Leek yellow stripe virus

Virus classification
- (unranked): Virus
- Realm: Riboviria
- Kingdom: Orthornavirae
- Phylum: Pisuviricota
- Class: Stelpaviricetes
- Order: Patatavirales
- Family: Potyviridae
- Genus: Potyvirus
- Species: Potyvirus ampeloprasi

= Leek yellow stripe virus =

Potyvirus

Leek yellow stripe virus (LYSV) is a plant virus] in the genus Potyvirus. It was first detected in leek but also infects garlic and onion worldwide. Economically less important Allium spp., such as Allium angulosum, Allium caeruleum, Allium cyathophorum, Allium nutans, Allium scorodoprasum, Allium senescens subsp. montanum were also found to harbor the virus.

==Epidemiology==
LYSV causes typical yellow stripe symptom on leek. A yield reduction of up to 54% on garlic has been reported. The virus is transmitted in non-persistent manner by Aphis fabae and Myzus persicae but not by seeds.

==Genome==
Its ssRNA genome has one large open reading frame (ORF) that encodes a polyprotein of ca. 10,131 nt and 3,152 amino acids, excluding the poly-(A) tail. LYSV can be separated into three major types: S, L, and N based on variation in the P1 and coat protein (CP) regions of its genome and plant host species.

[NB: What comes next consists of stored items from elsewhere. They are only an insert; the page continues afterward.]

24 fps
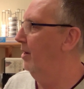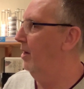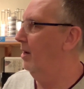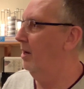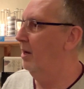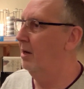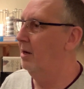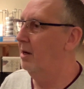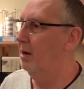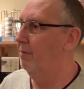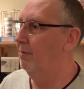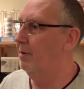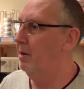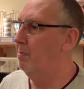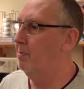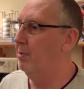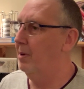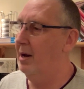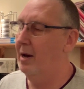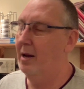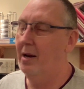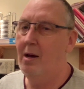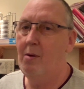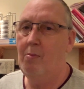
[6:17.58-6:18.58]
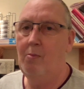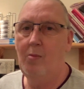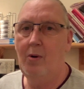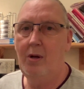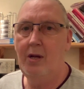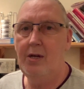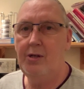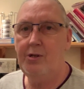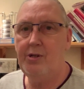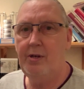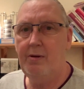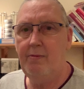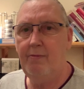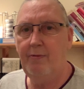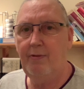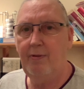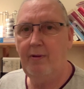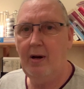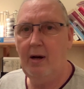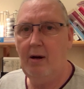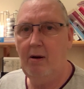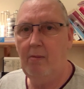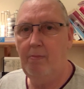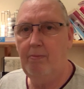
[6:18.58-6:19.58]
lovely plant, and when it's in
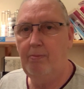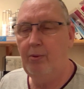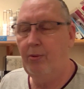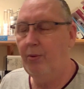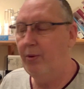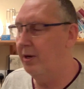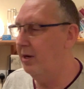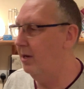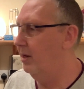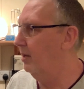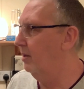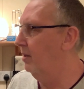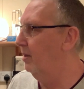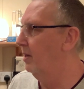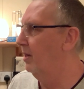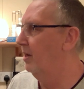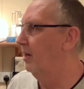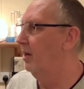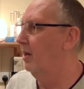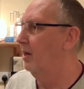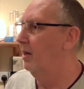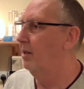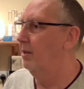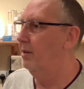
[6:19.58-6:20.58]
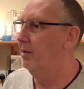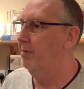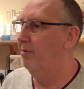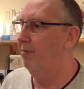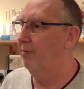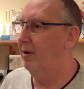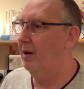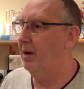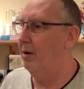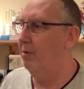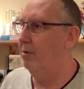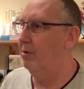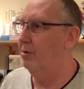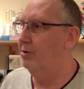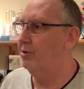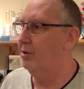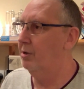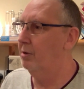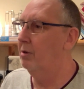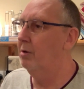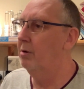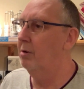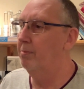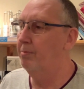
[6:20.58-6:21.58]
flower, boy, the flowers
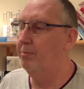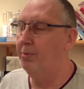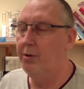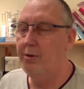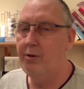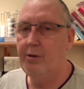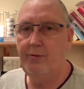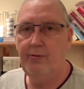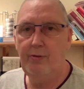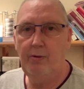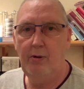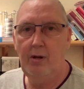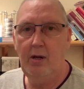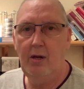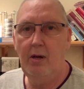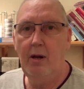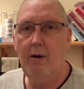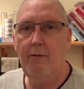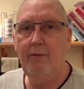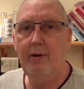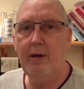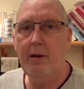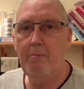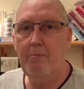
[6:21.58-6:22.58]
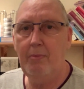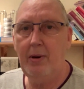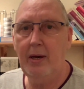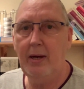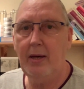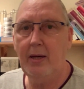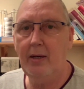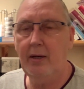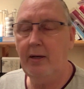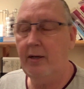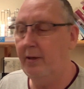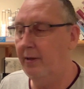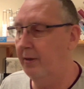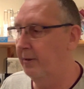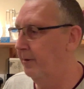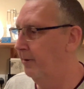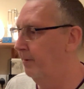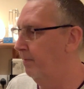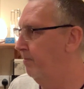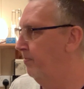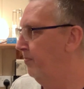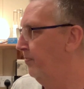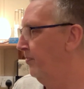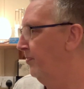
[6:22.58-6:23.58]
look beautiful. A lovely pink,
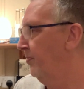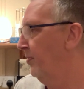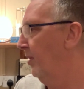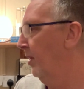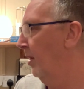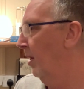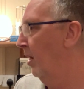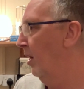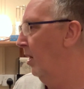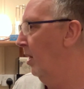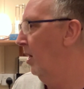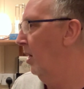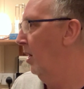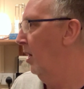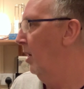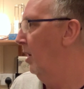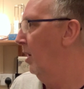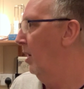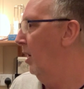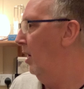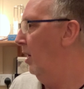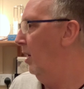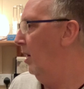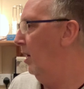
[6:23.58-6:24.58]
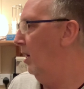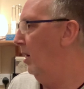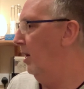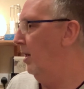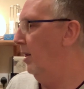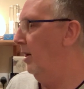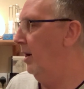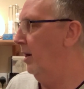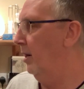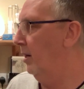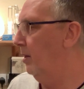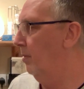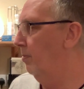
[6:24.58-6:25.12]
and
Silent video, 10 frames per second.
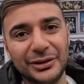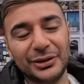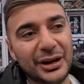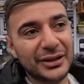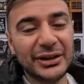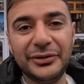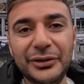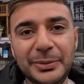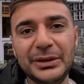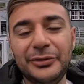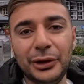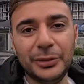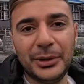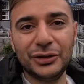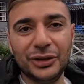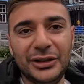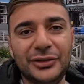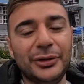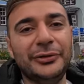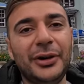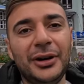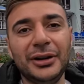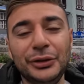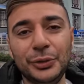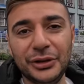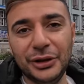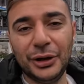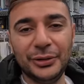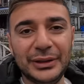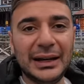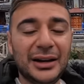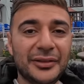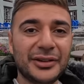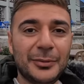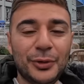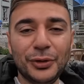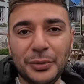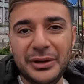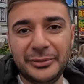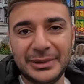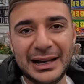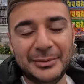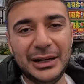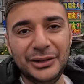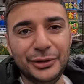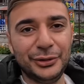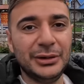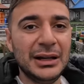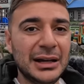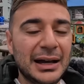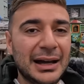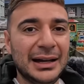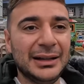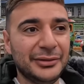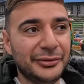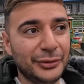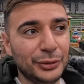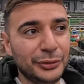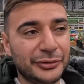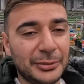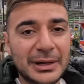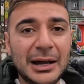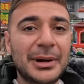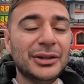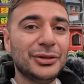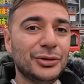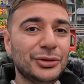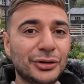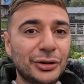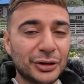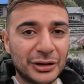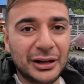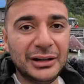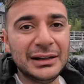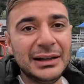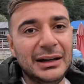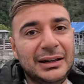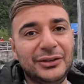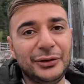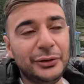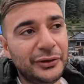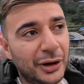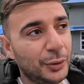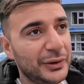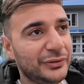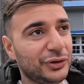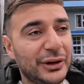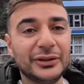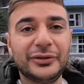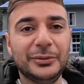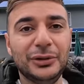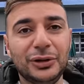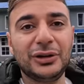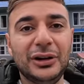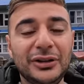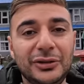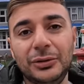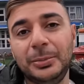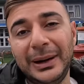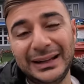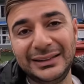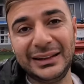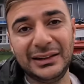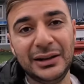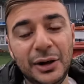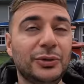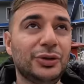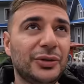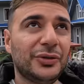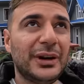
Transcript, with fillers: So guys, if you've been following my journey so far, you would have known that I've come all the way from Kathmandu and flew from Kathmandu to Lukla. And so far we've trekked from Lukla to Phakding, which was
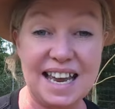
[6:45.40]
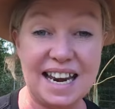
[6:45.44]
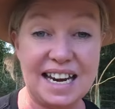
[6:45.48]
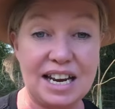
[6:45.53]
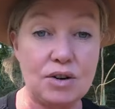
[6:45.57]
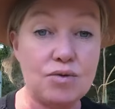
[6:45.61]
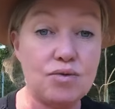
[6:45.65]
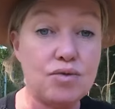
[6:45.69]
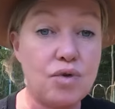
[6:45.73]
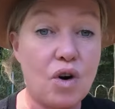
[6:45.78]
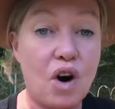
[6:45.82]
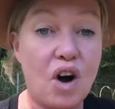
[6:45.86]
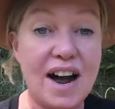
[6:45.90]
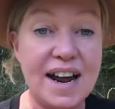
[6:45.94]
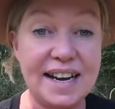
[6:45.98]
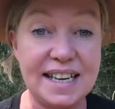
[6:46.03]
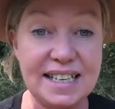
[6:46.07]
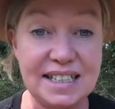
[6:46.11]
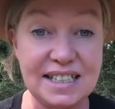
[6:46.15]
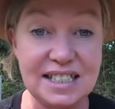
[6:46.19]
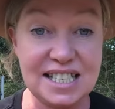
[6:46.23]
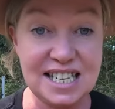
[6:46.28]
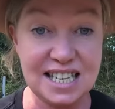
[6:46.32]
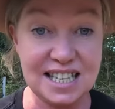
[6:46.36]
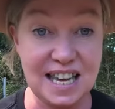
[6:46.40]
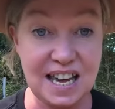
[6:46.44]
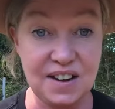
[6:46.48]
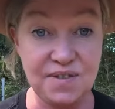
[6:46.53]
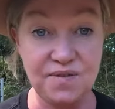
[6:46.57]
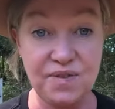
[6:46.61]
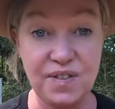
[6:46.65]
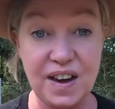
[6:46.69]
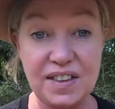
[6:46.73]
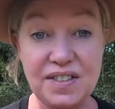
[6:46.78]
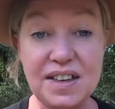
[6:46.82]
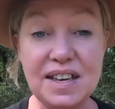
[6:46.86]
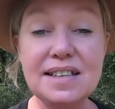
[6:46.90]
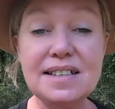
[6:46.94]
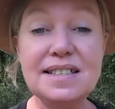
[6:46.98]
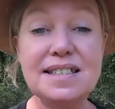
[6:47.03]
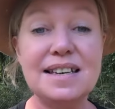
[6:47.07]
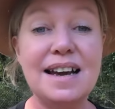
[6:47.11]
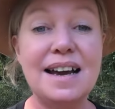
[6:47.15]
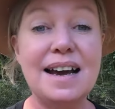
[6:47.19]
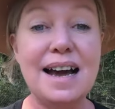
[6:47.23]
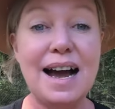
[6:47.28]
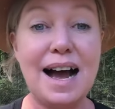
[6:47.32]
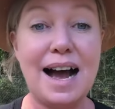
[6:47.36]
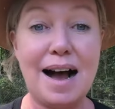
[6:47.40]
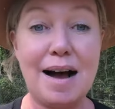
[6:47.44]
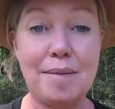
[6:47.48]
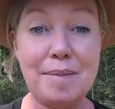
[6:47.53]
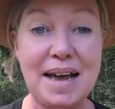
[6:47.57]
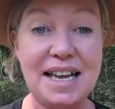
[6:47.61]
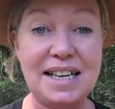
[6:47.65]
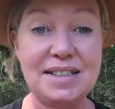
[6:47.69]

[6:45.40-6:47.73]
getting right into their feathers um,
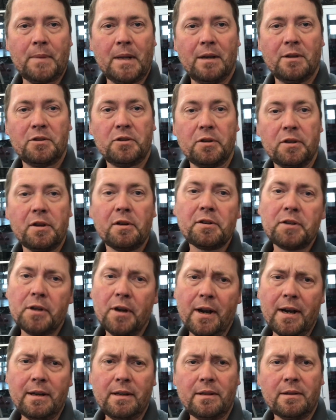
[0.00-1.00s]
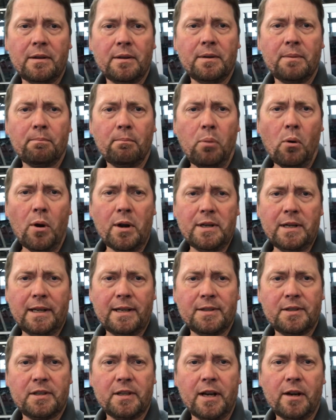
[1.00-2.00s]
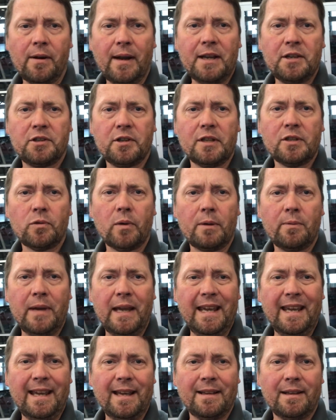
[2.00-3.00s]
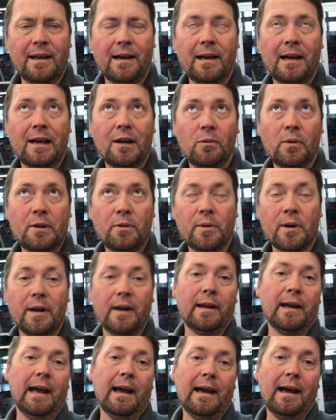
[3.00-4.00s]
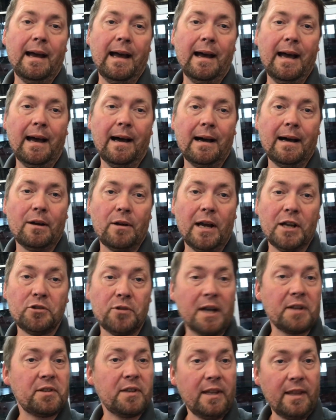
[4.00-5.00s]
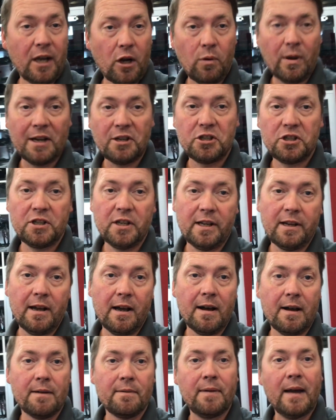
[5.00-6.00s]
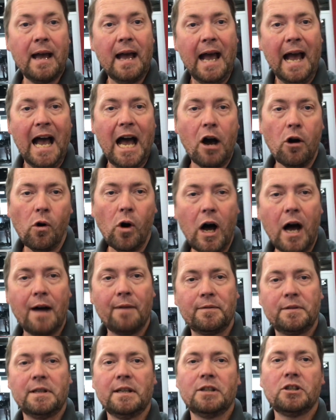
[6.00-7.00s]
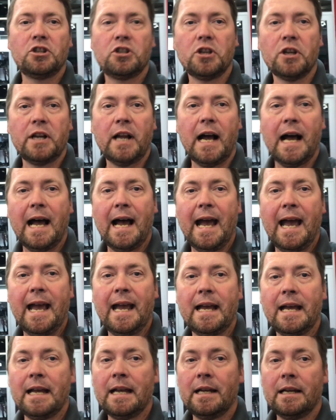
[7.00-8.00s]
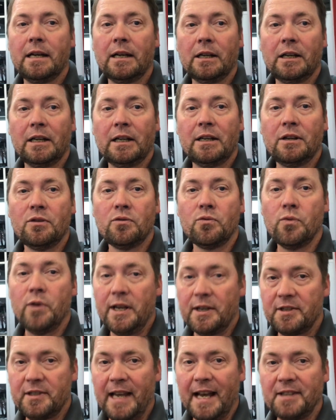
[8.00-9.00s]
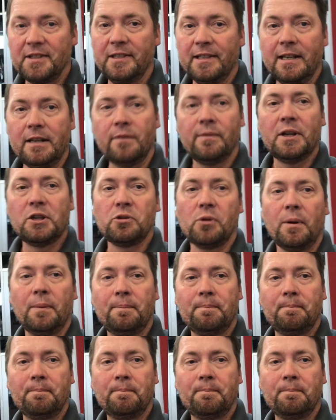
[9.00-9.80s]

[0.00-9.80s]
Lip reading: So those are important considerations when we're addressing the question of how often should I reassess an individual.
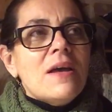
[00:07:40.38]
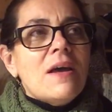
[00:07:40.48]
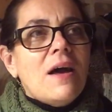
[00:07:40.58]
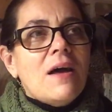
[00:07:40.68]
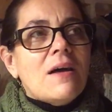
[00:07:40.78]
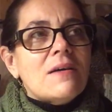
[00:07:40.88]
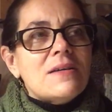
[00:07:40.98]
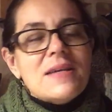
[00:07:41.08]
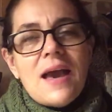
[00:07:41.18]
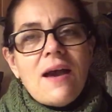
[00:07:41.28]

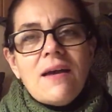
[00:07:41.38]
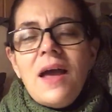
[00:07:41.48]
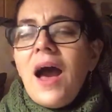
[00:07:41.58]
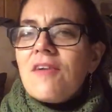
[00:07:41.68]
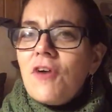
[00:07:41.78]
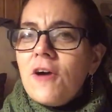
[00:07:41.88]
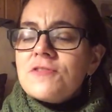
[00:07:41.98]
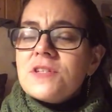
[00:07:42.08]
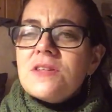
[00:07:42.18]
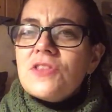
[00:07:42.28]
I've
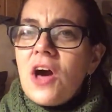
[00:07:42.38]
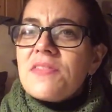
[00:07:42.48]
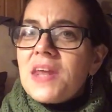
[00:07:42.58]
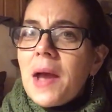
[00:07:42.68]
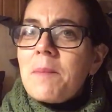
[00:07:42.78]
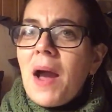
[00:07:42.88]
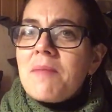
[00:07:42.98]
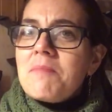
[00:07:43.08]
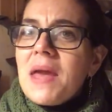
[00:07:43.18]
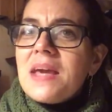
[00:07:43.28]
often thought that I
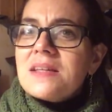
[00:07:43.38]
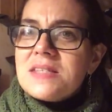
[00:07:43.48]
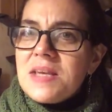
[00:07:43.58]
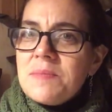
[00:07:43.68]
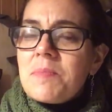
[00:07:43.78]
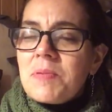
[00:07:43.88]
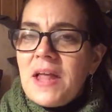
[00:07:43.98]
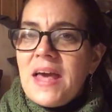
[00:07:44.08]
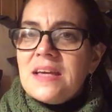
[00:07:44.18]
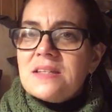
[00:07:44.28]
might make a
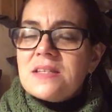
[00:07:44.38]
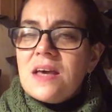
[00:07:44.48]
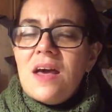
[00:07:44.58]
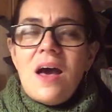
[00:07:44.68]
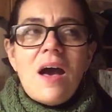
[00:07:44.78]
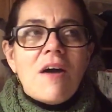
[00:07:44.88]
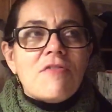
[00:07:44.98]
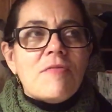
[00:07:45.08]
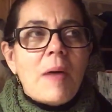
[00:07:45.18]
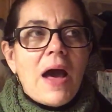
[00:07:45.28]
template
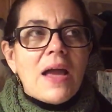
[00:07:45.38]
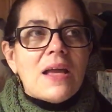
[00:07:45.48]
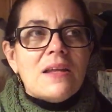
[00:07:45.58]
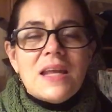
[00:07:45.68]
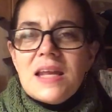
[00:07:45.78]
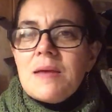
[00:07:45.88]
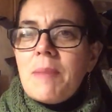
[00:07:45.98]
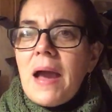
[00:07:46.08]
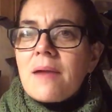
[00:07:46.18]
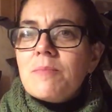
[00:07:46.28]
of my knitting
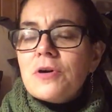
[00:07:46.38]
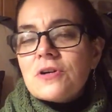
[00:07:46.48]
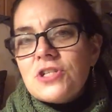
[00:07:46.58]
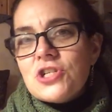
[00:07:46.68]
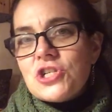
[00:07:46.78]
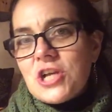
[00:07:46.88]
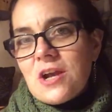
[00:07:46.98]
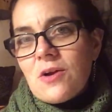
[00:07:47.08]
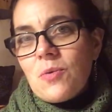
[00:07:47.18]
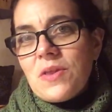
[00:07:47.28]
bag book to
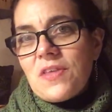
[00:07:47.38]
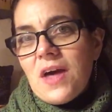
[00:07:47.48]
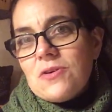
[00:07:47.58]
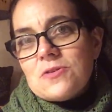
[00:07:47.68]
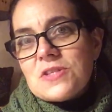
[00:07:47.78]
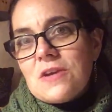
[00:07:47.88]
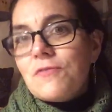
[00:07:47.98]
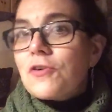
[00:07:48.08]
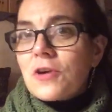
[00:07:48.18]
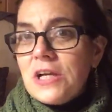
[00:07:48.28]
share with others
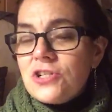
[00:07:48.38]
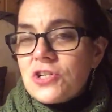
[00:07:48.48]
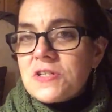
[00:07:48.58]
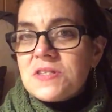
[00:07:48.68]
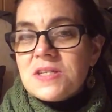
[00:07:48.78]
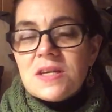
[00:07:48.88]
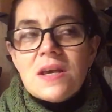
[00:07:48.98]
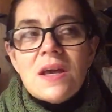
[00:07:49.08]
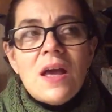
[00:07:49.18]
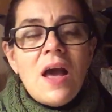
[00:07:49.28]
if you're interested.
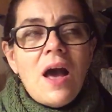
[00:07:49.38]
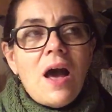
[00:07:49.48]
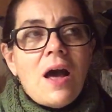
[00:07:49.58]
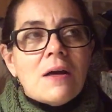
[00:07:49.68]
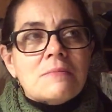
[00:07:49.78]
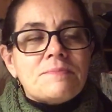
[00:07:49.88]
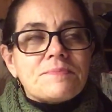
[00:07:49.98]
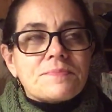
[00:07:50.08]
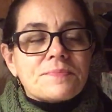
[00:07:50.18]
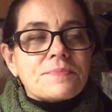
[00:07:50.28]

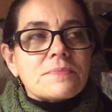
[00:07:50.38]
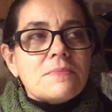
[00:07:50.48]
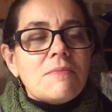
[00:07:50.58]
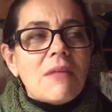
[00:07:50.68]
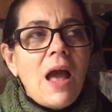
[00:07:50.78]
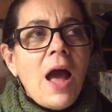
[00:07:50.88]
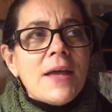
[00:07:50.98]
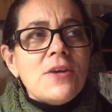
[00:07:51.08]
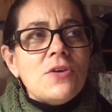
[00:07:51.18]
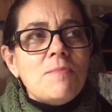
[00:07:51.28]
I
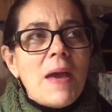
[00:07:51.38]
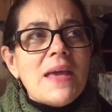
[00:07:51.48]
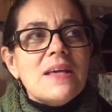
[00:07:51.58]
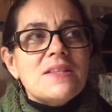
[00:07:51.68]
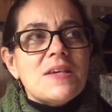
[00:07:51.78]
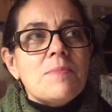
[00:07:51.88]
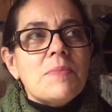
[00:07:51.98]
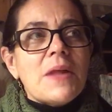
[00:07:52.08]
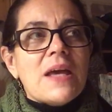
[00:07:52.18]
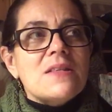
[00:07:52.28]
could make a
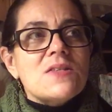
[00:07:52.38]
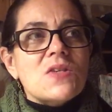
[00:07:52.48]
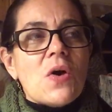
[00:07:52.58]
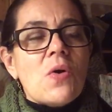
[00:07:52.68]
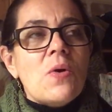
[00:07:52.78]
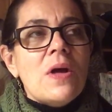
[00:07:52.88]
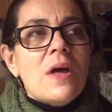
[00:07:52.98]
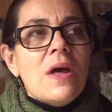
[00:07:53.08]
template so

Types-S and N isolates are mostly infecting garlic while type-L is infecting leek.

==Control==
Several researches had been conducted to determine resistant or tolerant Allium spp. cultivars, as an epidemiological method to control LYSV. Three French garlic cultivars were tested against the virus, with result Messidrome had the least severe bulb weight loss (17%) compared to Germidour (26%) and Printanor (54%). Another study in French found that a fertile garlic clone (clone 211) was highly resistant to LYSV infection. All 87 samples of Vekan variety collected during field surveys in Czech Republic were tested to be LYSV-free, which highly indicated its resistance to the virus. Recently, Şampiyon and Perama were found to have the best reactions (most tolerant) among 15 onion cultivars tested in Turkey to mechanical inoculation of LYSV under greenhouse conditions.